SQL Joins for estimating gender and Hollywood power

THR released a list of Most Powerful People in Entertainment. How can we analyze that as data?

The data

The first part of the tutorial goes over how I manually spreadsheetified the Hollywood Reporter feature, The THR 100: Hollywood Reporter's Most Powerful People in Entertainment

To do the SQL in this lesson, download the database here thr-gendered-babynames.sqlite

Checking out Hollywood Reporter's 100 Most Powerful Entertainers list

In 2016, THR put out its first power ranking of Hollywood entertainers: It's [a great read:

The THR 100: Hollywood Reporter's Most Powerful People in Entertainment

Here's their methodology – THR 100: How the Staff Put Together This Power List – though you may want to skip it until we run our SQL analysis, as to not spoil the surprise of accuracy.
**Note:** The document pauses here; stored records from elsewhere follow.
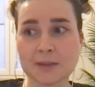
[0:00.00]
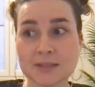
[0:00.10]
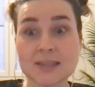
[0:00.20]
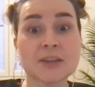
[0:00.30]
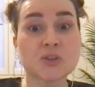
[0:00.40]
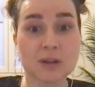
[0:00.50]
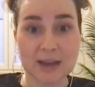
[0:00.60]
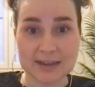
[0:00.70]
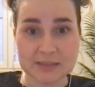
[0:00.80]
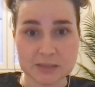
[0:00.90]

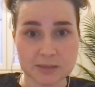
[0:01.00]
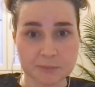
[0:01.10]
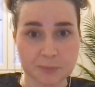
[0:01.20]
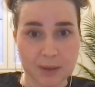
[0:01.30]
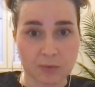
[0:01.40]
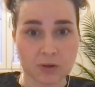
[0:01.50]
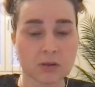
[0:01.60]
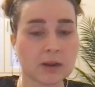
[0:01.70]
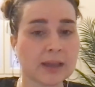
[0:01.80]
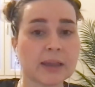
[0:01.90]
centralized
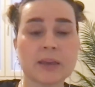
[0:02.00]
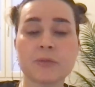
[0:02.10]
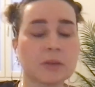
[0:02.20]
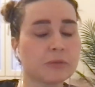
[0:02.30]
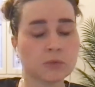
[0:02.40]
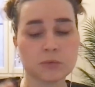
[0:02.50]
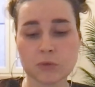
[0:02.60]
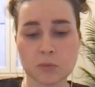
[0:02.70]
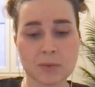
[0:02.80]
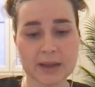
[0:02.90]
power. Like, if you
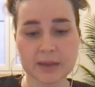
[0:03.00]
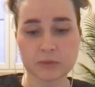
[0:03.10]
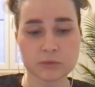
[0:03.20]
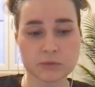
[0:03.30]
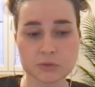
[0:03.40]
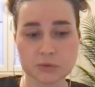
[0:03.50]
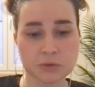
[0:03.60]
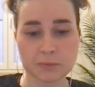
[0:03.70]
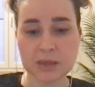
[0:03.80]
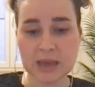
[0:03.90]
go back into the
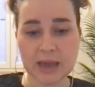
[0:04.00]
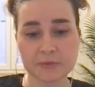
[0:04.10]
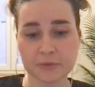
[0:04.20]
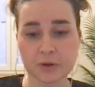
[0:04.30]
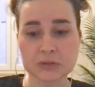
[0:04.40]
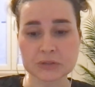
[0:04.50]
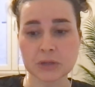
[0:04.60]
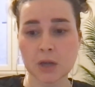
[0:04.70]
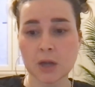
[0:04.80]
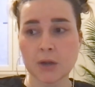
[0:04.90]
social media front,
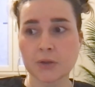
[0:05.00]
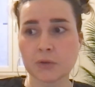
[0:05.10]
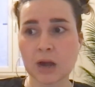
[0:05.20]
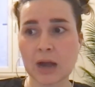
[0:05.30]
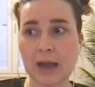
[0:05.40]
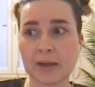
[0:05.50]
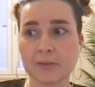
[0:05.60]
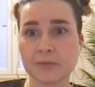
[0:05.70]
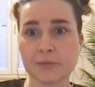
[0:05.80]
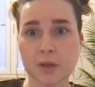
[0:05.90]
you
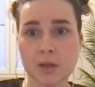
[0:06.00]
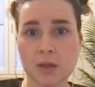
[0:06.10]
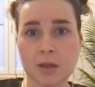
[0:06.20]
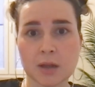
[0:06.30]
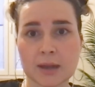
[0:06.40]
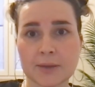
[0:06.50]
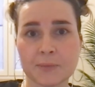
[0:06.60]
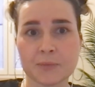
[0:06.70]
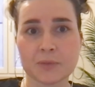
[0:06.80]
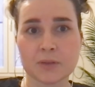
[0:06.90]
have
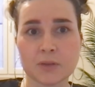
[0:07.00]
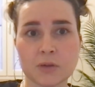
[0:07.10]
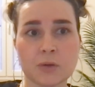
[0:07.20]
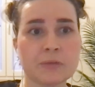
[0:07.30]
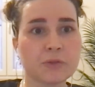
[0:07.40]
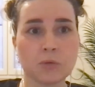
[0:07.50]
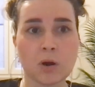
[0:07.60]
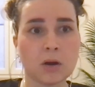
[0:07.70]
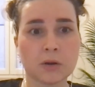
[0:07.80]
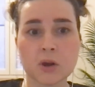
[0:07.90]
if you
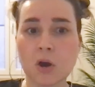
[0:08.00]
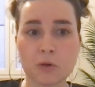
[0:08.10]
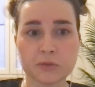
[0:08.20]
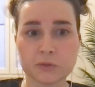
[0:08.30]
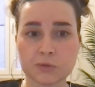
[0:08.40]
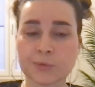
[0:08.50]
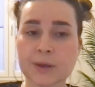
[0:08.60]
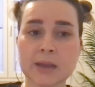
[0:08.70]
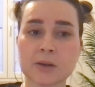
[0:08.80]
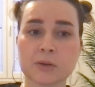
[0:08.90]
are a content
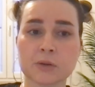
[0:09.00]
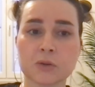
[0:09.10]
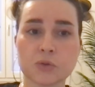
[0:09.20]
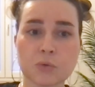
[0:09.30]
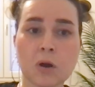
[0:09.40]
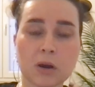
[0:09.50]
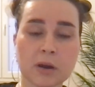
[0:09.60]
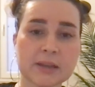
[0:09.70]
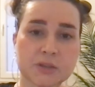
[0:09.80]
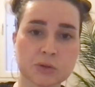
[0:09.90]
creator, you are
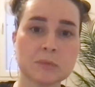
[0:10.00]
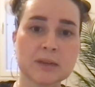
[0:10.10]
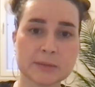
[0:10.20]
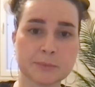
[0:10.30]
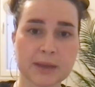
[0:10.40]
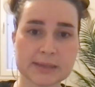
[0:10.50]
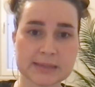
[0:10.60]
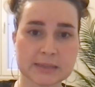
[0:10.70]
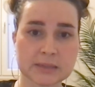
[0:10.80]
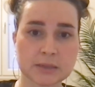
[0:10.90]
extremely
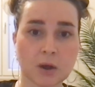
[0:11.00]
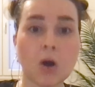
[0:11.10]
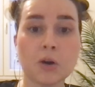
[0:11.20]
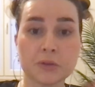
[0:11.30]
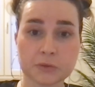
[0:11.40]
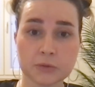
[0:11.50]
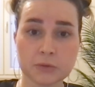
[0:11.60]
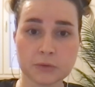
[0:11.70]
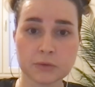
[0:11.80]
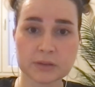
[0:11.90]
dependent on
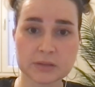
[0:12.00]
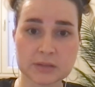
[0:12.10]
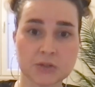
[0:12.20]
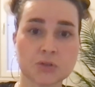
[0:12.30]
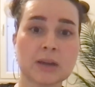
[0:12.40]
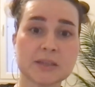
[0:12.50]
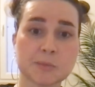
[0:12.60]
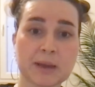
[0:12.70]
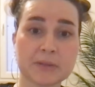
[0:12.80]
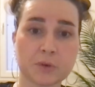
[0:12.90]
this centralized
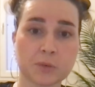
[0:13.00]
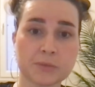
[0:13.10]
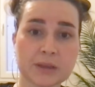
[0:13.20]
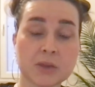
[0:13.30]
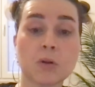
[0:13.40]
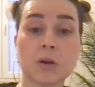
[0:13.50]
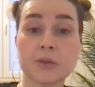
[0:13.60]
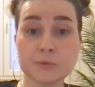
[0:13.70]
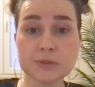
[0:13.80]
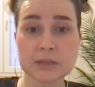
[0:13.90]
platform that you are
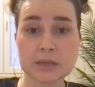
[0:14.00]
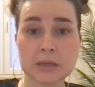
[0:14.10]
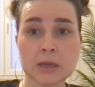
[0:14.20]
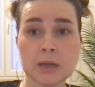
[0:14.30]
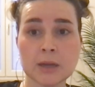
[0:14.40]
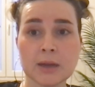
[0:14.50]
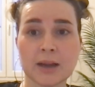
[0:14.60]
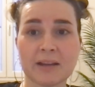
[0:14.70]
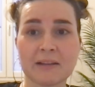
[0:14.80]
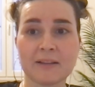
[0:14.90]
using.
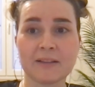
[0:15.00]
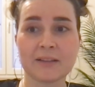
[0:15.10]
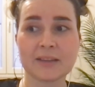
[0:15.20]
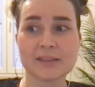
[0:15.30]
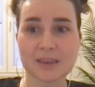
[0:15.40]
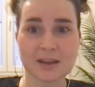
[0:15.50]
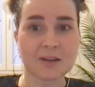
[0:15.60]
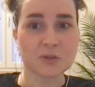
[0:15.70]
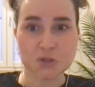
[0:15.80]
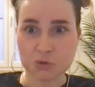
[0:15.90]
Uh, they are
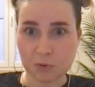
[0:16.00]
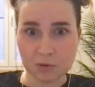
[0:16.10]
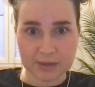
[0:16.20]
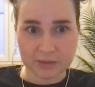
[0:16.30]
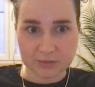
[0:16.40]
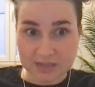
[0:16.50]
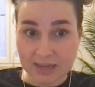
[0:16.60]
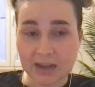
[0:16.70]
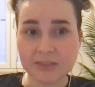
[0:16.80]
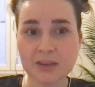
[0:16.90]
controlling the
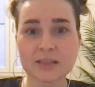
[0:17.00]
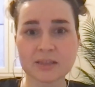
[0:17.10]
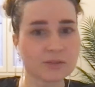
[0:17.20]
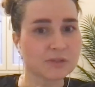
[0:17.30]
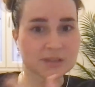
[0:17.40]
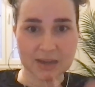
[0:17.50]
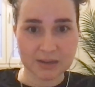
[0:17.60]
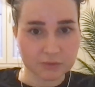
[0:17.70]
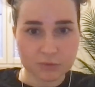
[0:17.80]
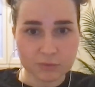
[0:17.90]
data the
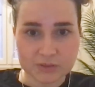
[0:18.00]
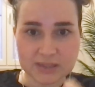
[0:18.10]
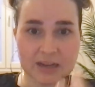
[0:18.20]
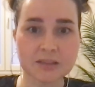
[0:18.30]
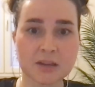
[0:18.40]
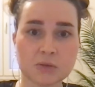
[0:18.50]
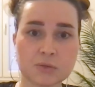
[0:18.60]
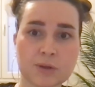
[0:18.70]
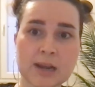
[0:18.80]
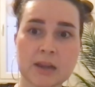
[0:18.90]
data that you're
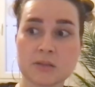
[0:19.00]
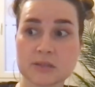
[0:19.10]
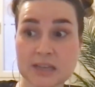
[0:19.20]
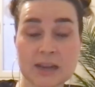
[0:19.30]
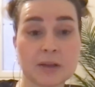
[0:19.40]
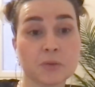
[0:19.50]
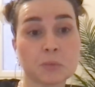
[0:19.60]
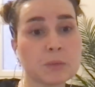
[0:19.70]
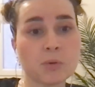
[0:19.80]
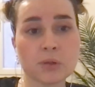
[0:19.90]
creating, the data of the
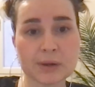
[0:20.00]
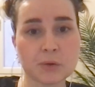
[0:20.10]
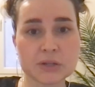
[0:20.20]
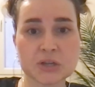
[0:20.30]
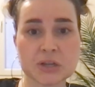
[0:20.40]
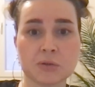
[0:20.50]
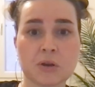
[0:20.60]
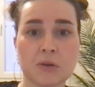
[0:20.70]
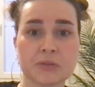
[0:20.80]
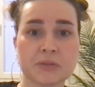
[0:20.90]
people that are watching your
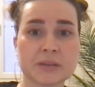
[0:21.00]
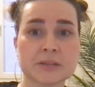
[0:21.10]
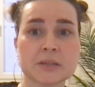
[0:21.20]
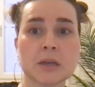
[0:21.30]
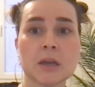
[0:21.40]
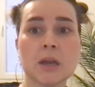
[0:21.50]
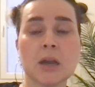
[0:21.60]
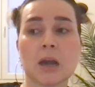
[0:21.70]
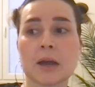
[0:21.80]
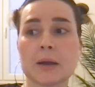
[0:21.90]
content,
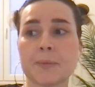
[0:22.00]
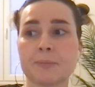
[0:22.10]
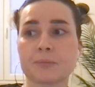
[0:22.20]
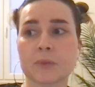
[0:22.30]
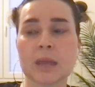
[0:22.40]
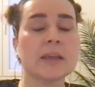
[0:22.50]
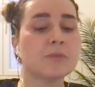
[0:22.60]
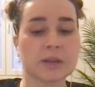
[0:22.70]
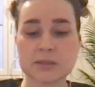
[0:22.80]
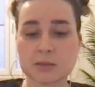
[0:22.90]
and
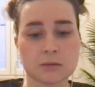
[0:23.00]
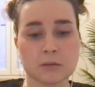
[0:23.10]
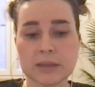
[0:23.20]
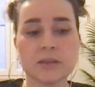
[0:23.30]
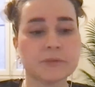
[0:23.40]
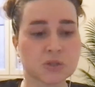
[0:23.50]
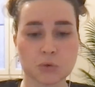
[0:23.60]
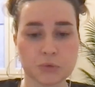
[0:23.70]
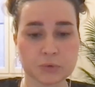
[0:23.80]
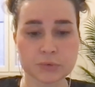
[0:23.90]
even as an
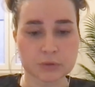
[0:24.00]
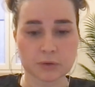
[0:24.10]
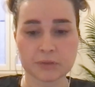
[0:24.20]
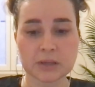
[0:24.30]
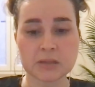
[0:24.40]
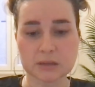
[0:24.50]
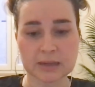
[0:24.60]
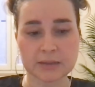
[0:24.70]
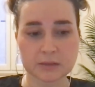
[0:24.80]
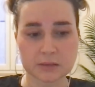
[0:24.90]
individual user of the
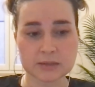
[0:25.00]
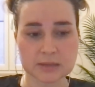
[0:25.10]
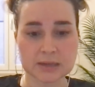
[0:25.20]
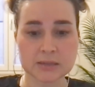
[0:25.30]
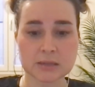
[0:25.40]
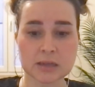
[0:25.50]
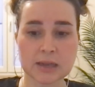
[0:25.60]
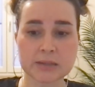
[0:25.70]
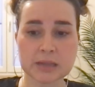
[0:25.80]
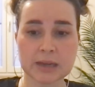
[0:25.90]
internet, that is the
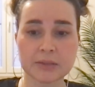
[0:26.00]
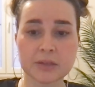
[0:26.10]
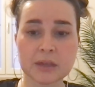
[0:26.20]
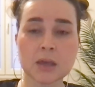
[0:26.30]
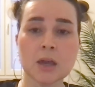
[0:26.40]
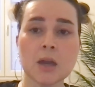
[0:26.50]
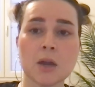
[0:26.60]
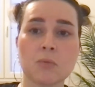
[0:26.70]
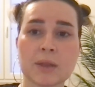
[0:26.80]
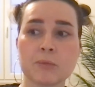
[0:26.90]
case. And I think
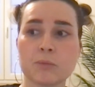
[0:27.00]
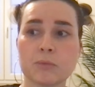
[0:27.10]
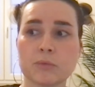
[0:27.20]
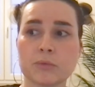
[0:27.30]
when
Wrangling a story-list into a spreadsheet

I love lists. Lists are a great way for displaying and organizing data, and THR's feature is no different. That said, anything that can be a list can be a better spreadsheet at some point. What if there were other ways to look at this list other than a ranking of 100 to 1? What if we wanted to count number of actors vs. producers vs. CEO types, for example?

Even this straightforward narrative list can be separated into enough interesting parts to warrant a spreadsheet. Unfortunately, because this was a very narrative feature, there is no easy program that will suck up the data in this list and make it structured.

Doing things by hand

So I did it the old fashioned way: I read the entire list, and then I hand-entered it into a spreadsheet, which you can view here on Google Drive.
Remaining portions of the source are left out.